Не успеваю глазом моргнуть, как он опрокидывает в рот содержимое и моей рюмки. И, не закусив, утеревшись рукавом шинели, начинает танцевать на снегу.
Это именно танец. Я вижу: вот человек родился, вот он наивный, счастливый ребёнок. Вот он ловит бабочку, вот играет с матерью. Вот он взрослеет, подросток. Засмотрелся на девочку. Вот какое‑то горе сломило его. Видимо, смерть родителей. Похороны. Вот он впервые просит у кого‑то кусок хлеба. Ест его, отщипывает по крошечке. Улыбка счастья.
Понять, отчего я все это вижу, невозможно. Передо мной вертится жалкий тощий старик в шинели без пуговиц…

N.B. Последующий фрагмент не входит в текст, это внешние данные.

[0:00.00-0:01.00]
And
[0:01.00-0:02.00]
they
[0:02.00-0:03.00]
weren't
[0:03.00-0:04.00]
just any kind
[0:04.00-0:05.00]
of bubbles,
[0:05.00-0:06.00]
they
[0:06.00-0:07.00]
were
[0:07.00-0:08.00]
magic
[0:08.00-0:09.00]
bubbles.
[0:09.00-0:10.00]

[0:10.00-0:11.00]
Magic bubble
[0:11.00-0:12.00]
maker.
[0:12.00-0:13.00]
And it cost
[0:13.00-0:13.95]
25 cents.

Грею ладони о чашечку с кофе и смотрю, смотрю, пока Соломон Маркович не падает замертво в снег.
Бросаюсь к нему. Открывает мутные глаза, улыбается с сумасшедшинкой, говорит:
— Добрый человек, ведь вы купите мне ещё стопочку?
Залпом допиваю остывший кофе, подхожу к кофевару, который, оказывается, читает книгу под названием «Теория шахматной игры», заказываю Соломону Марковичу просимую рюмку чачи. Ухожу.

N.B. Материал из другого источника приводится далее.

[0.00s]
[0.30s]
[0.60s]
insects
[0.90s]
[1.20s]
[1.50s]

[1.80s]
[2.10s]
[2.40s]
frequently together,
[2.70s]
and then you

Светает. Снегопад прекратился. Вот и табачная фабрика. Ворота её наглухо закрыты, в корпусе не светится ни одно окно. Сворачиваю налево.
Потом направо. Небо становится голубым. Мои следы пока что единственные на девственном снегу, устилающем тротуары и мостовые.
Вспоминается неунывающий Актёр Актёрыч с его присланными в подарок кальсонами… Для чего‑то и его показал мне Господь. Для чего‑то сделал так, чтобы я опять оказался в этом городе, где у меня давно не осталось ни друзей, ни дел. Разве чтобы поплыть?
Поплыть! Смыть с себя всю чушь ложной жизни, какую я вёл там, на Кавказе без моря. С этим постоянным посещением Главпочтамта, кинохалтурой…
Вот оно, море, за эвкалиптами и кипарисами набережной. Спокойное, серое.
Перепрыгиваю через парапет на скрытый под снегом широкий галечный пляж. Не добежав нескольких шагов до тихо вздыхающей воды, срываю одежду, сбрасываю её на сумку.
И плыву.
Ожог ледяной воды согревает. Можно привыкнуть, можно! Кажется, можно доплыть до показавшегося слева из‑за гор солнечного диска. Сегодня, когда уеду в Москву, здесь будет солнечный зимний день.
Показалось, будто меня позвали.
Круто разворачиваюсь, плыву назад.
И вижу: кто‑то сидит на снегу возле моих вещей. В ситцевом платьице в синий горошек.
Мзия даже не сидит, а парит над снегом, обняв колени. Грустно улыбается мне.
Знаю, никто, никогда не поверит. Вот сейчас изо всех сил плыву к берегу, зову — Мзия, Мзия! Вижу её, вижу, как с моим приближением она медленно истаивает в воздухе…
Когда‑нибудь я обо всём этом напишу.